Home > front end >  Inconsistency in GHCi between representations of values of type String and [Char]
Inconsistency in GHCi between representations of values of type String and [Char]

Time:07-24

Take the following definitions:

p = "abc"
q = ['a', 'b', 'c']

Because strings are lists of characters, the expression p == q will evaluate to True. That's just fine.

When I let GHCi evaluate expression p, it shows value "abc". That is expected, since p is of type String. (In GHCi, the command :type p shows p :: String.) But when I let GHCi evaluate expression q, it also shows value "abc". That is actually unexpected, since q is of type [Char], not String. (In GHCi, the command :type q shows q :: [Char], not q :: String.) So despite the type equality of String and [Char], I would expect q to be shown as a list of characters, not as a string of characters.

As I see it, the expression ['a', 'b', 'c'] :: String should produce the string value "abc", while the expression "abc" :: [Char] should produce the list value ['a', 'b', 'c']. But it doesn't seem to work that way. I consider that to be strange. So how can I actually show both p and q as a list of characters (['a', 'b', 'c']) instead of as a string of characters ("abc")? And if that is not possible, why is that not possible? (If a string is a list of characters, shouldn't I be able to show it as a list of characters as well?)

CodePudding user response:

String and [Char] are exactly the same type. The Show typeclass contains a "trick" to print that type using a different syntax than other lists.

If you need the regular list-like output, you could use a custom Char-like type to bypass that exception. Note that you will need a conversion to that type before printing the result.
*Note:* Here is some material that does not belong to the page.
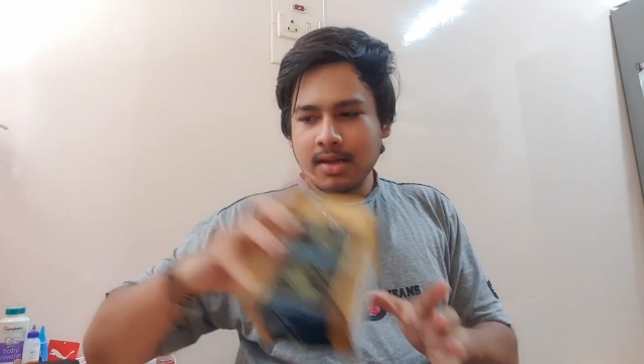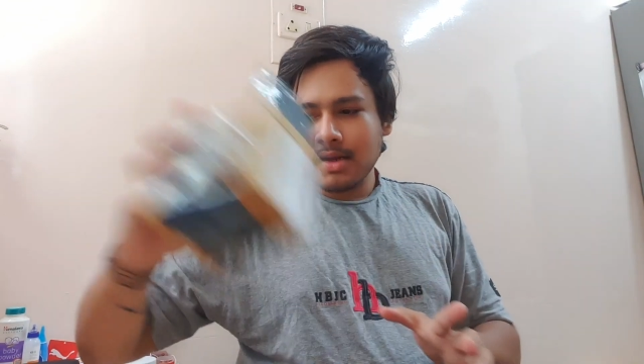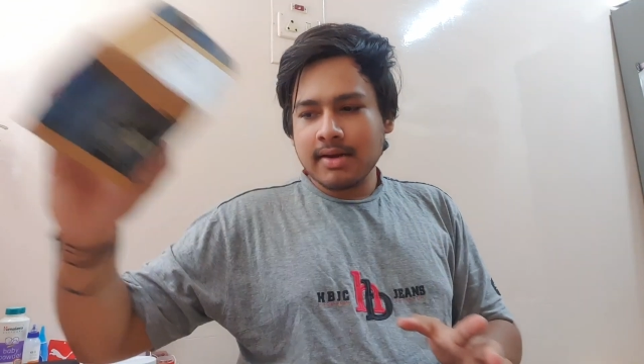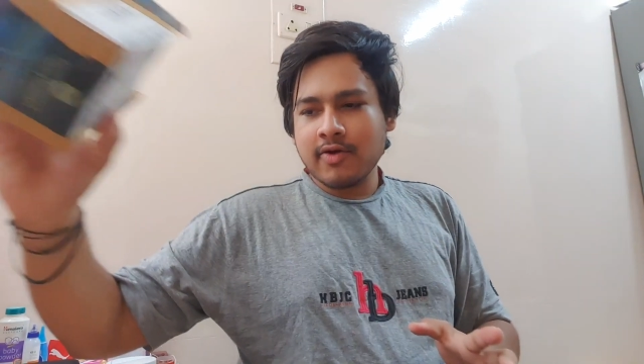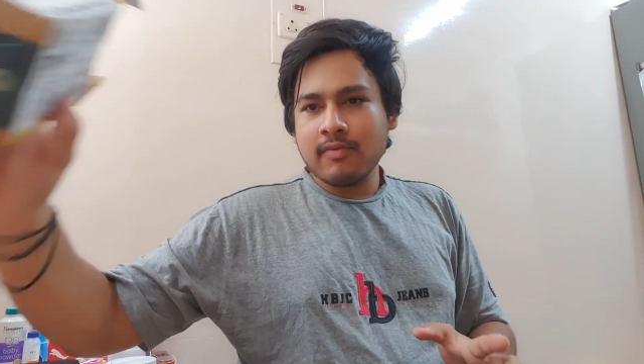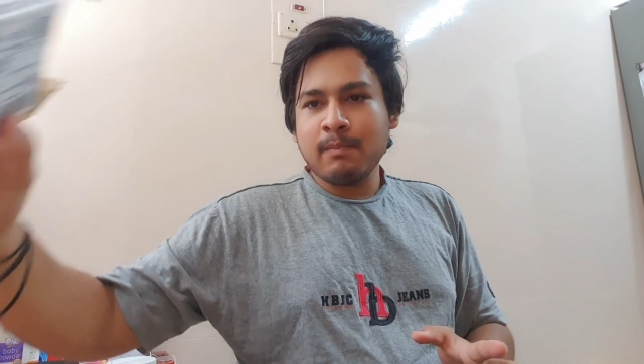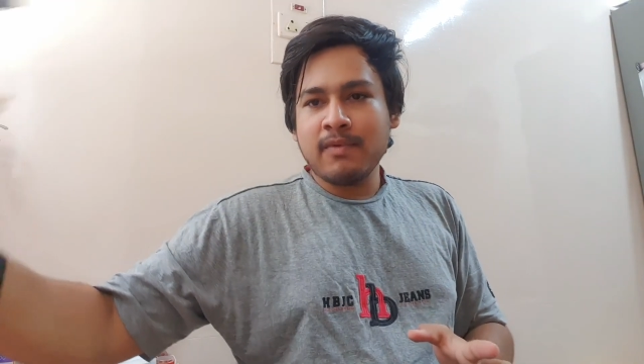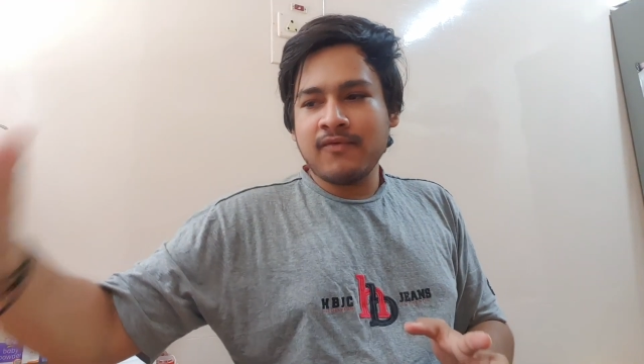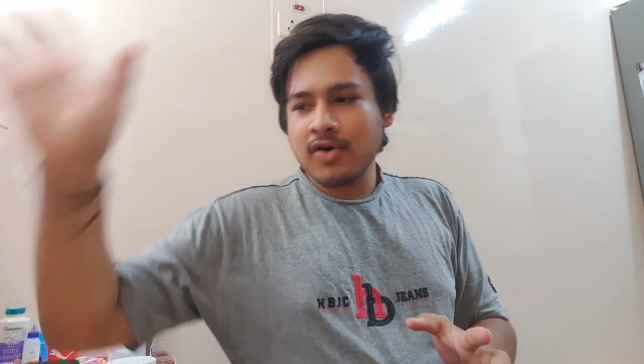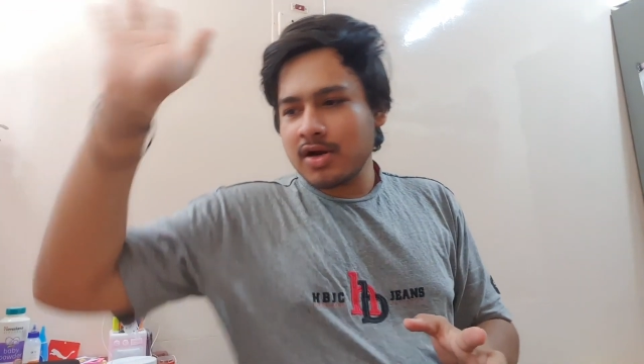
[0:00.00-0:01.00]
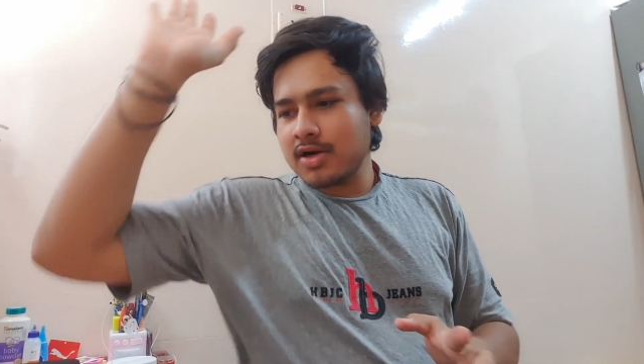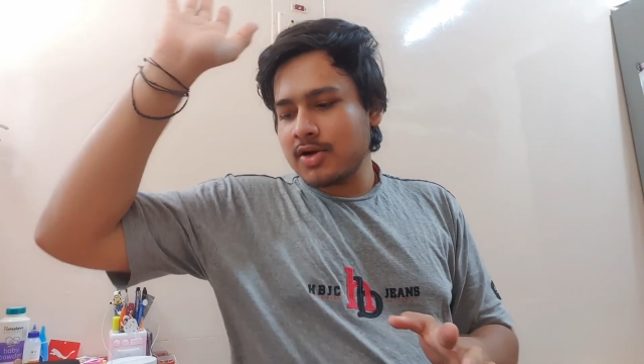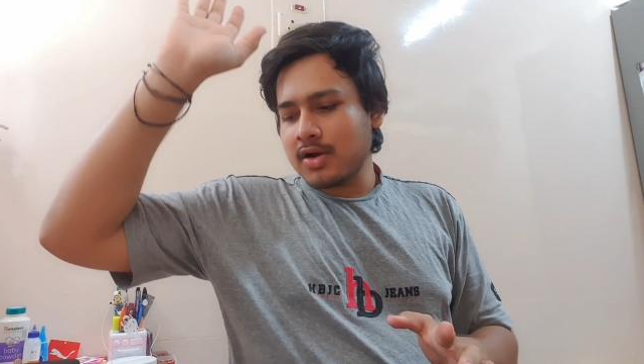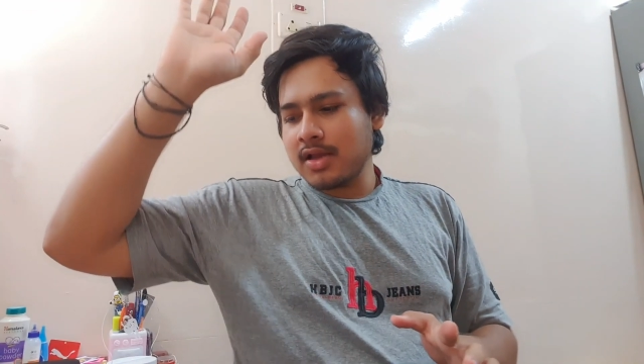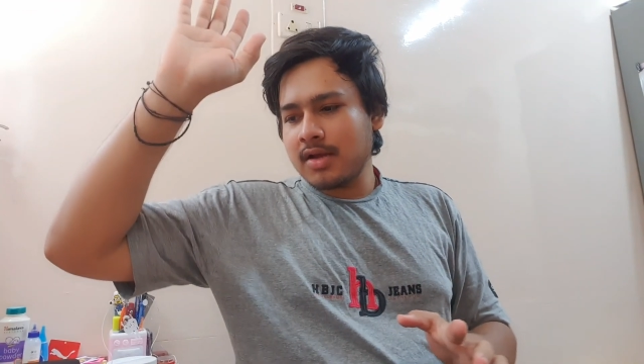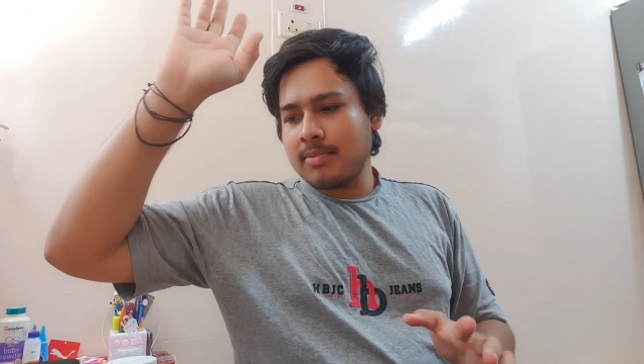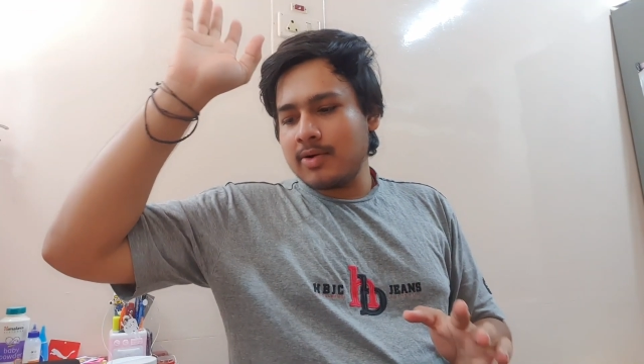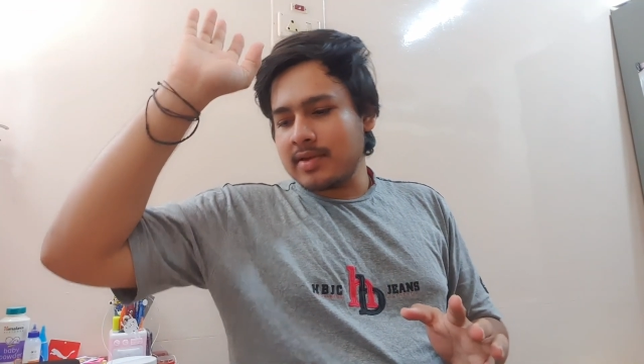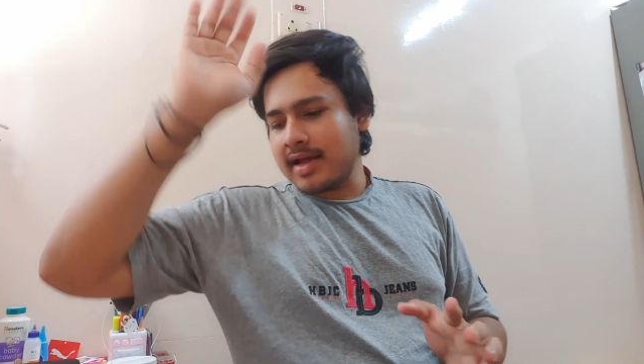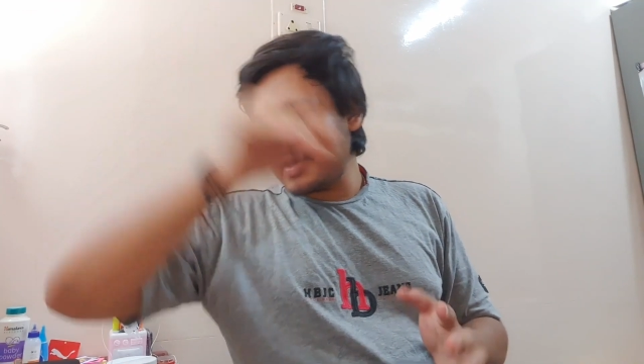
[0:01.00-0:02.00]
Now, before talking
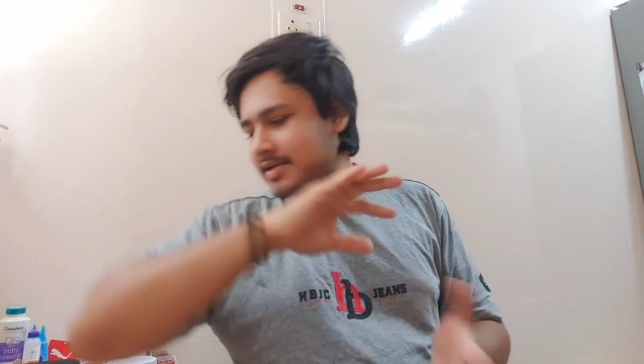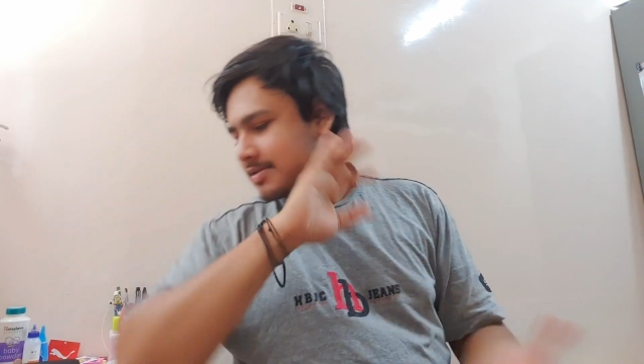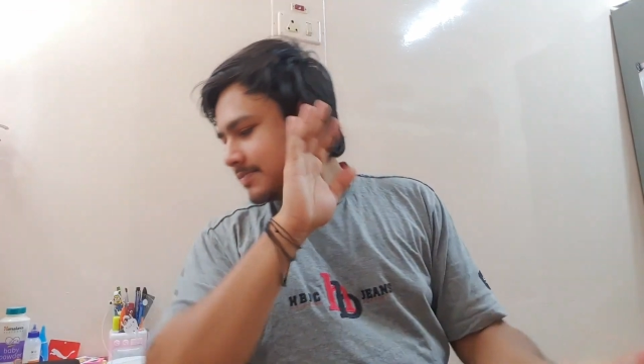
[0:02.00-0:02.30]
about that,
{-# LANGUAGE TypeApplications #-}

import Data.Coerce

newtype C = C Char

instance Show C where
   show (C c) = show c

main :: IO ()
main = do 
   print $ map C ['a', 'b', 'c']
      -- output: ['a', 'b', 'c']
   print $ coerce @[Char] @[C] ['a', 'b', 'c']
      -- output: ['a', 'b', 'c']

The map C way is simpler but less efficient. The coerce way uses safe coercions to make a zero-cost conversion from [Char] to [C].

CodePudding user response:

So how can I actually show both p and q as a list of characters (['a', 'b', 'c']) instead of as a string of characters ("abc")?

You can’t. :type has the ability to make the distinction because it’s part of GHCi, but Show (what determines how the value is presented) is a typeclass. The type alias String can’t have a different implementation of Show from [Char].

CodePudding user response:

String is merely a type alias for [Char]; they are exactly the same type.

In fact, "abc" is just syntactic sugar for ['a', 'b', 'c']1. Both p and q are exactly the same as data structures in memory. It isn't possible for any Haskell function to be passed these values and tell which one was defined with double-quote syntax and which with square-bracket syntax. So it isn't possible for show p to be different from show q.

What perhaps should be more surprising is that GHCi prints different things in response to :type p and :type q. String and [Char] are the same type, so how can they be displayed differently?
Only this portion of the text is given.